> **Task prompt**: Could you transcribe the entries below exactly, starting at the line that contains "[00:01:28.05 to 00:01:29.12]" and stopping at the last line, without any pictures?

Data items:
┄┄┄┄┄┄┄┄┄┄

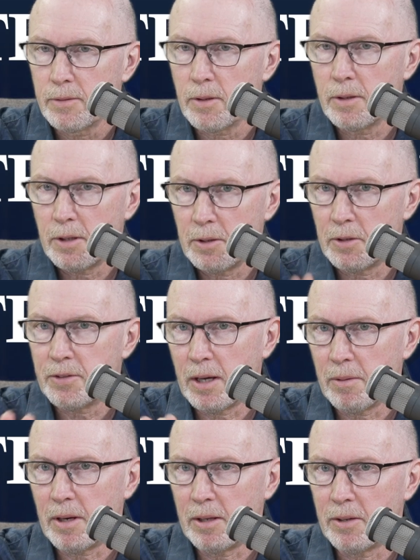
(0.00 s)
So you're
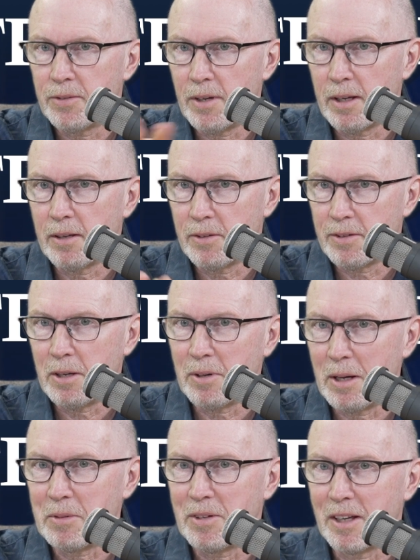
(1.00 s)
saying what
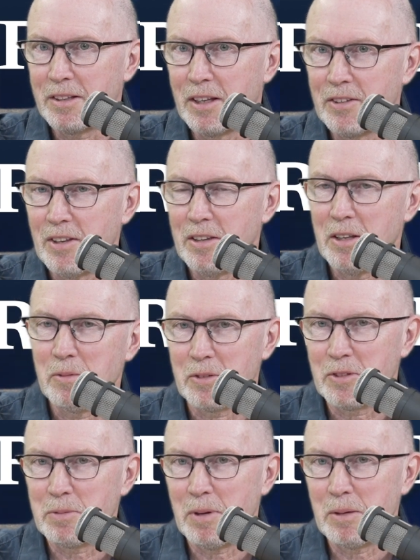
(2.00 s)
I'm saying. They said they
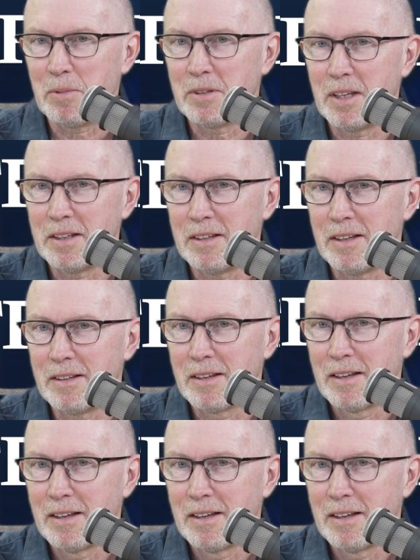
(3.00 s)
wouldn't spend, but they did.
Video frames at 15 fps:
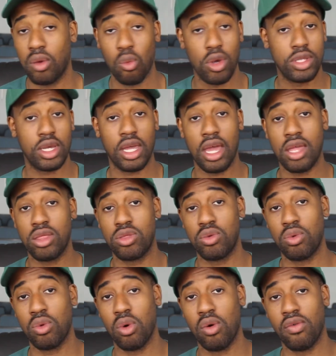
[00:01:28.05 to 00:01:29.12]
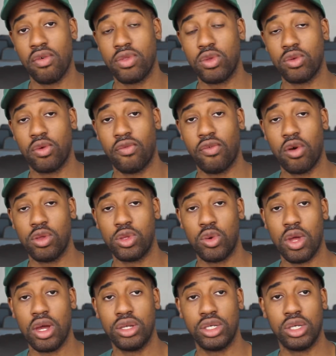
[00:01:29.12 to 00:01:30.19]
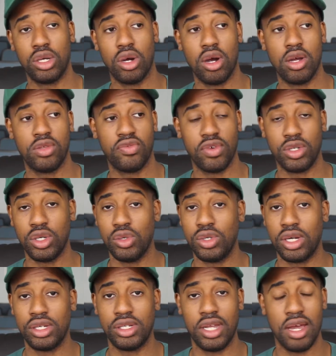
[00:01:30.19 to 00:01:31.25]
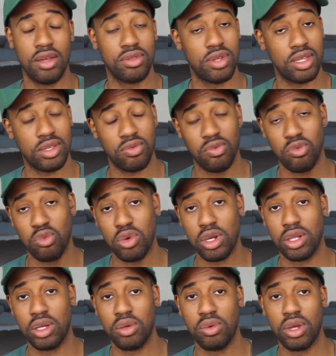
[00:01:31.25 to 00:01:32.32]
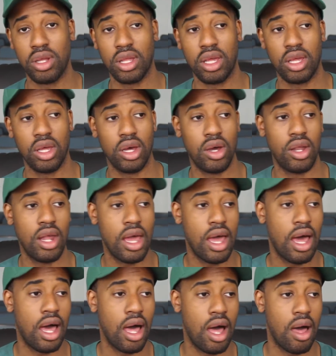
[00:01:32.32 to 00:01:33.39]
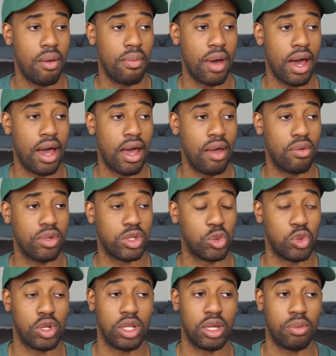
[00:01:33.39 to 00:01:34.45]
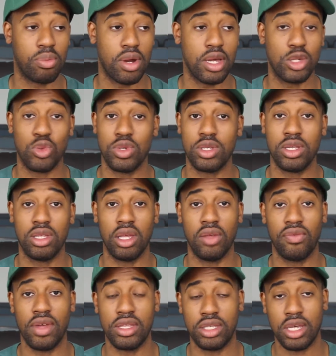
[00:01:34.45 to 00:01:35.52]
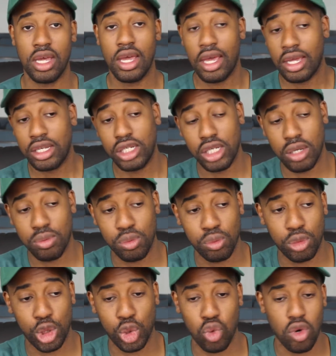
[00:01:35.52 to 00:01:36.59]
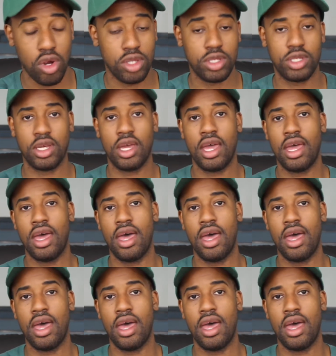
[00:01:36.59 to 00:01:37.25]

Once again, threw over for 300 yards for 2 touchdowns. That's really, really good. I was really impressed with the defense. Jim Schwartz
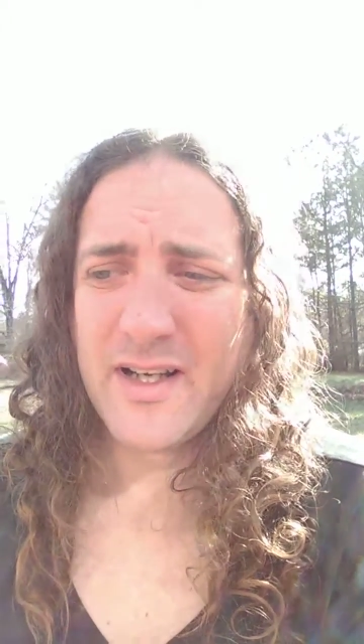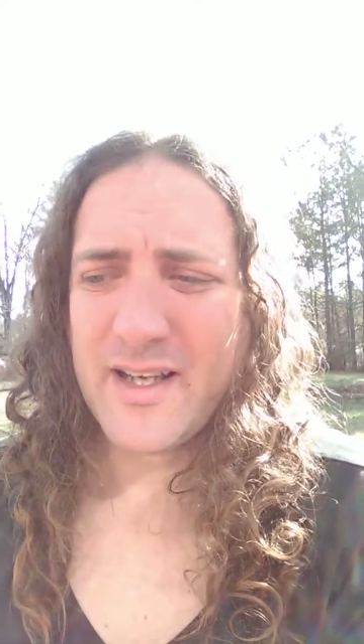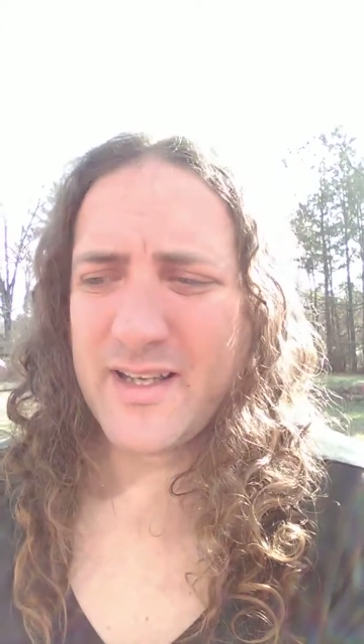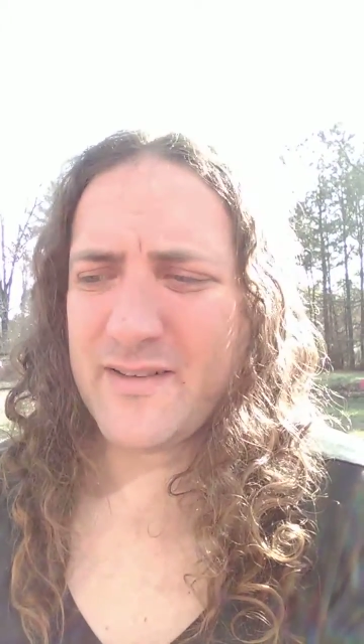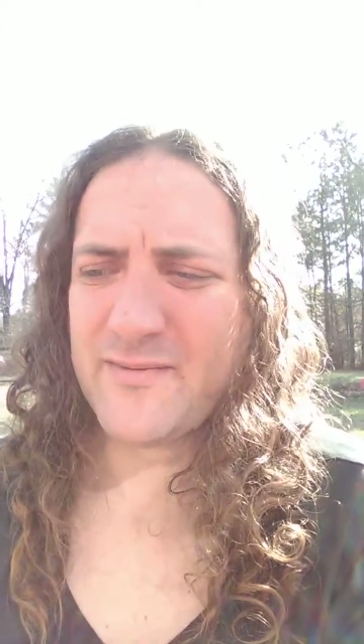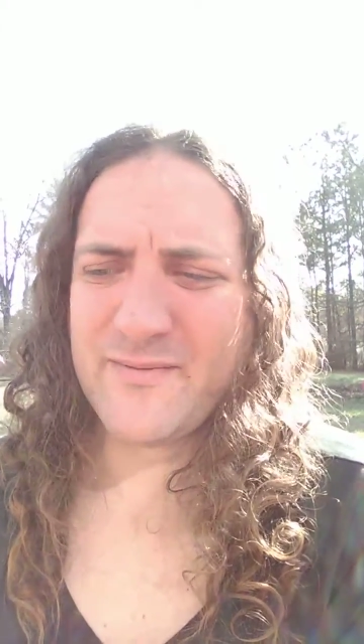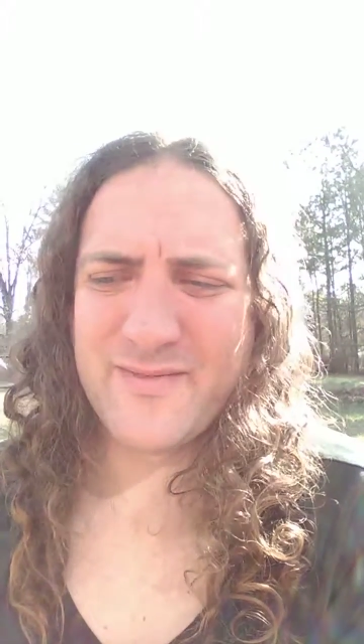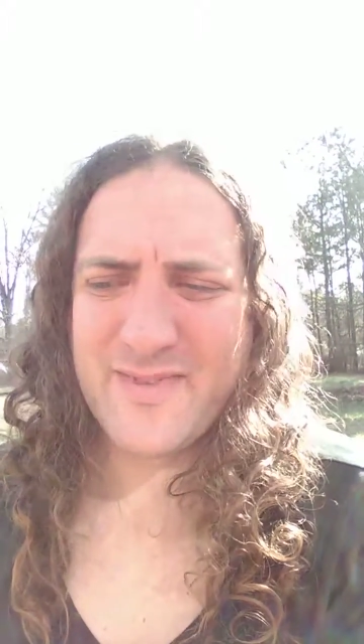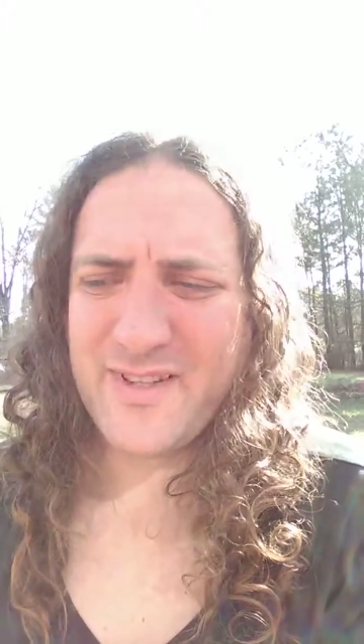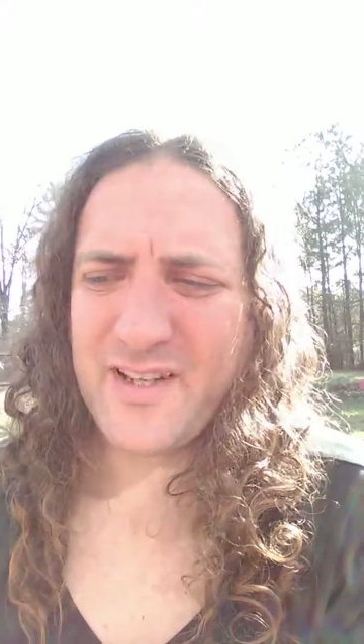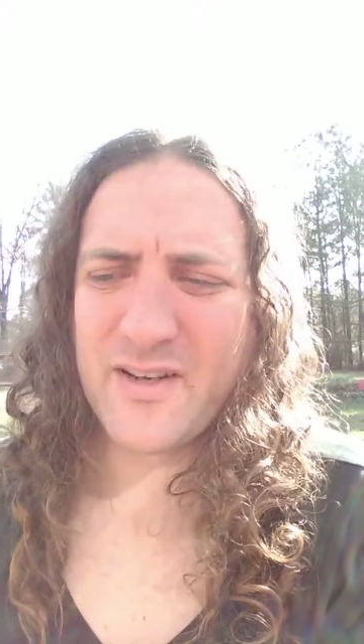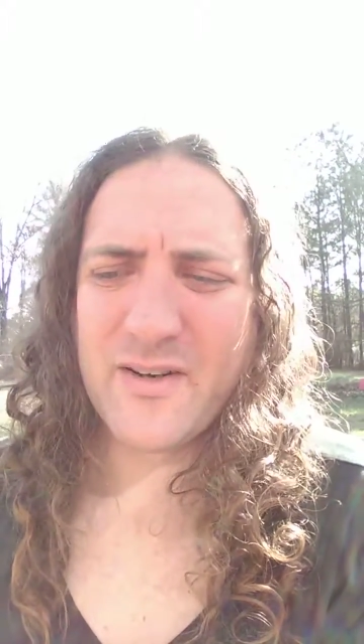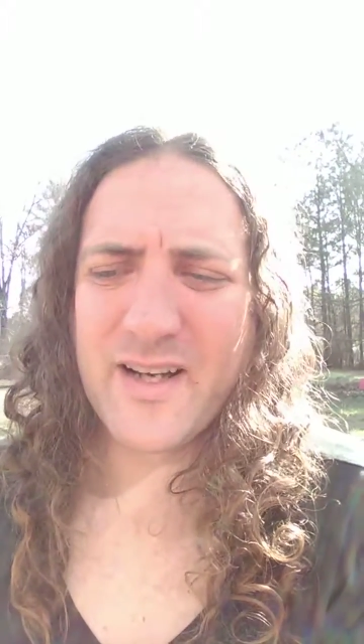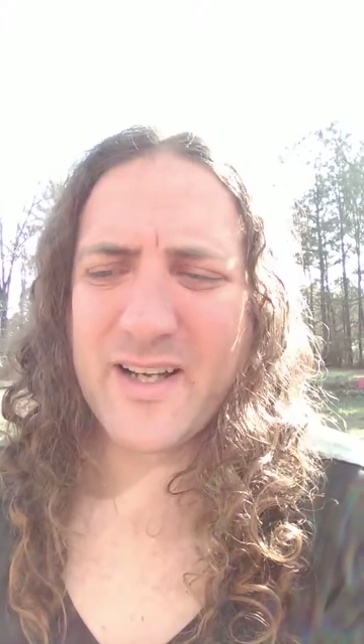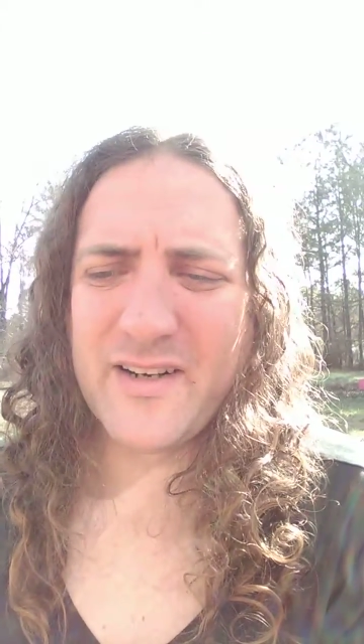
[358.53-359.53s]
and
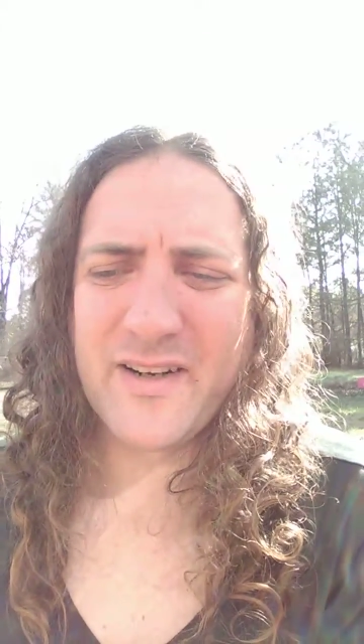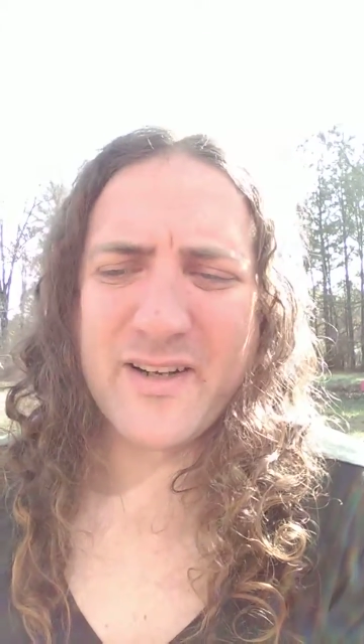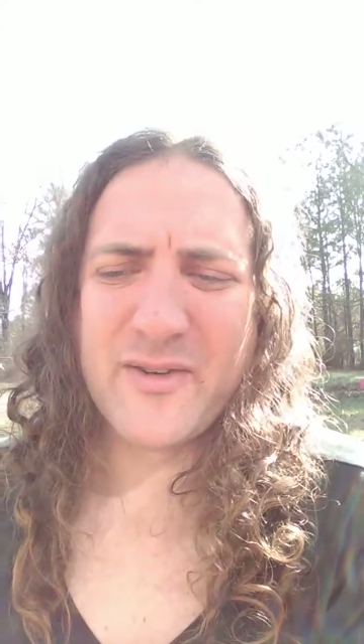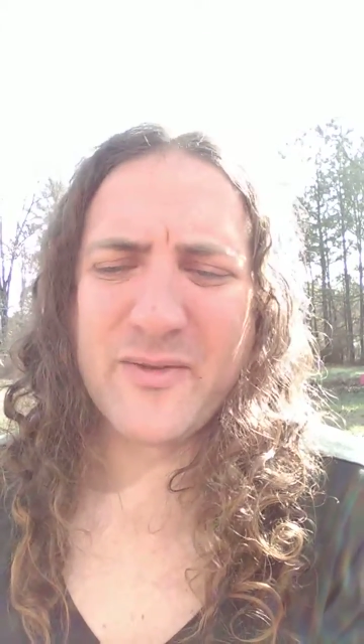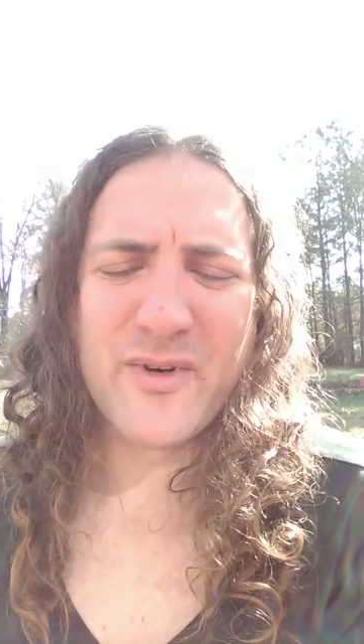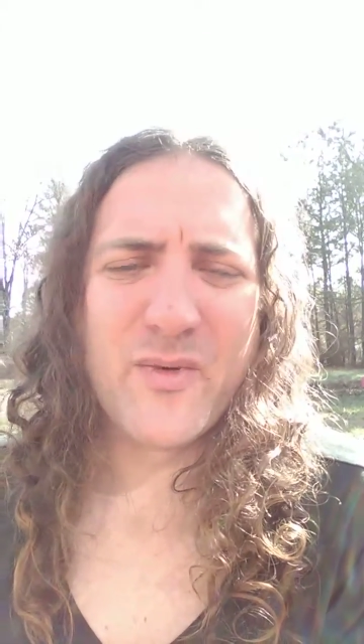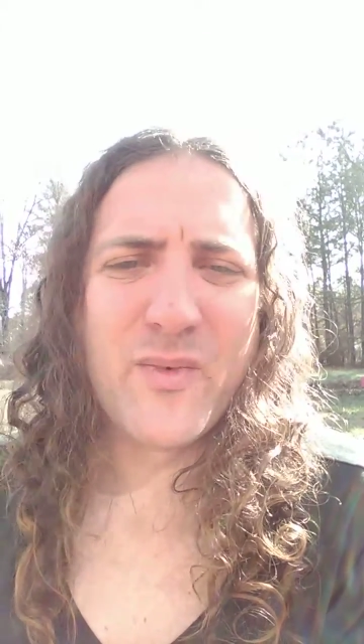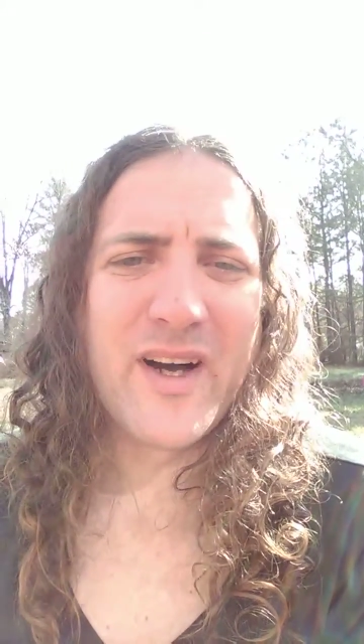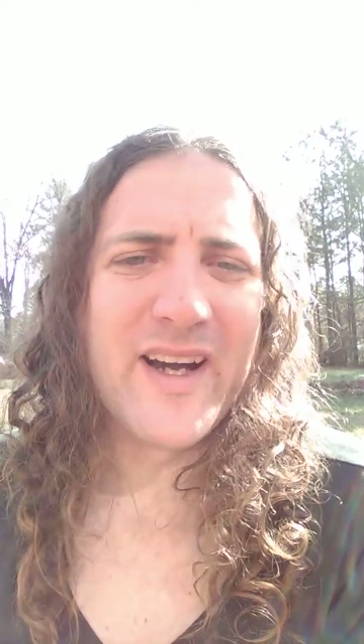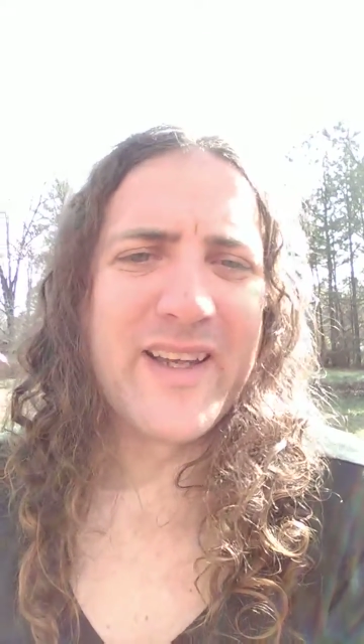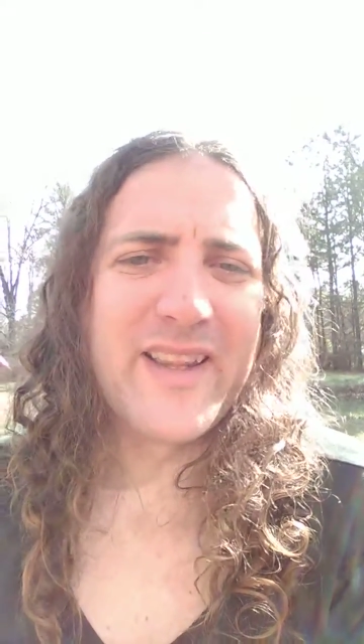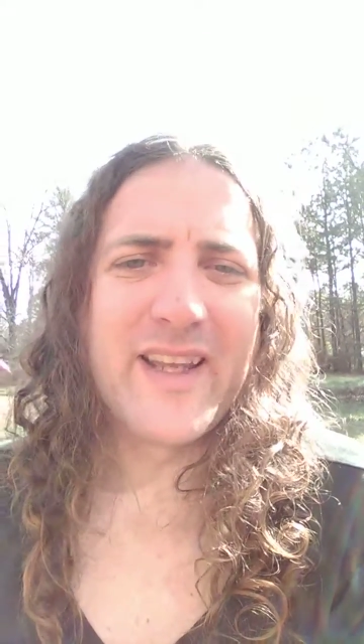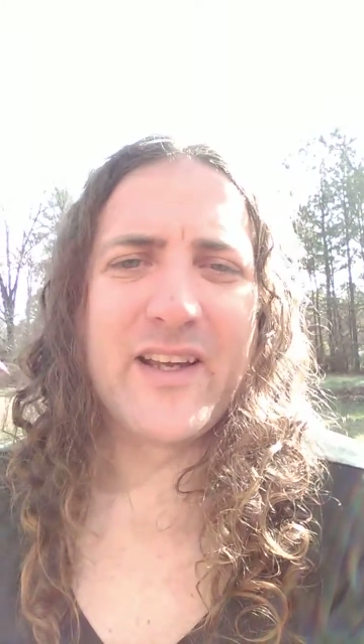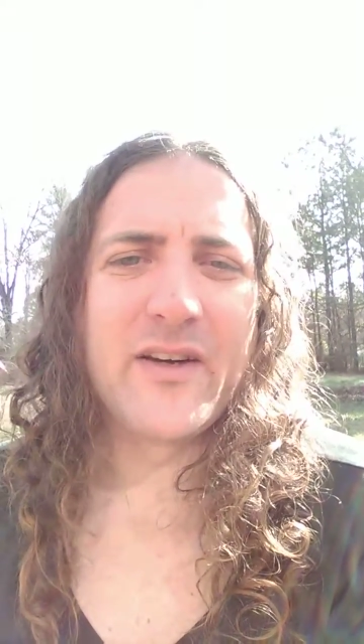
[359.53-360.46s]
you know, I don't know why they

┄┄┄┄┄┄┄┄┄┄

> **Solution below**:
[00:01:28.05 to 00:01:29.12]
[00:01:29.12 to 00:01:30.19]
[00:01:30.19 to 00:01:31.25]
[00:01:31.25 to 00:01:32.32]
[00:01:32.32 to 00:01:33.39]
[00:01:33.39 to 00:01:34.45]
[00:01:34.45 to 00:01:35.52]
[00:01:35.52 to 00:01:36.59]
[00:01:36.59 to 00:01:37.25]

Once again, threw over for 300 yards for 2 touchdowns. That's really, really good. I was really impressed with the defense. Jim Schwartz
[358.53-359.53s]
and
[359.53-360.46s]
you know, I don't know why they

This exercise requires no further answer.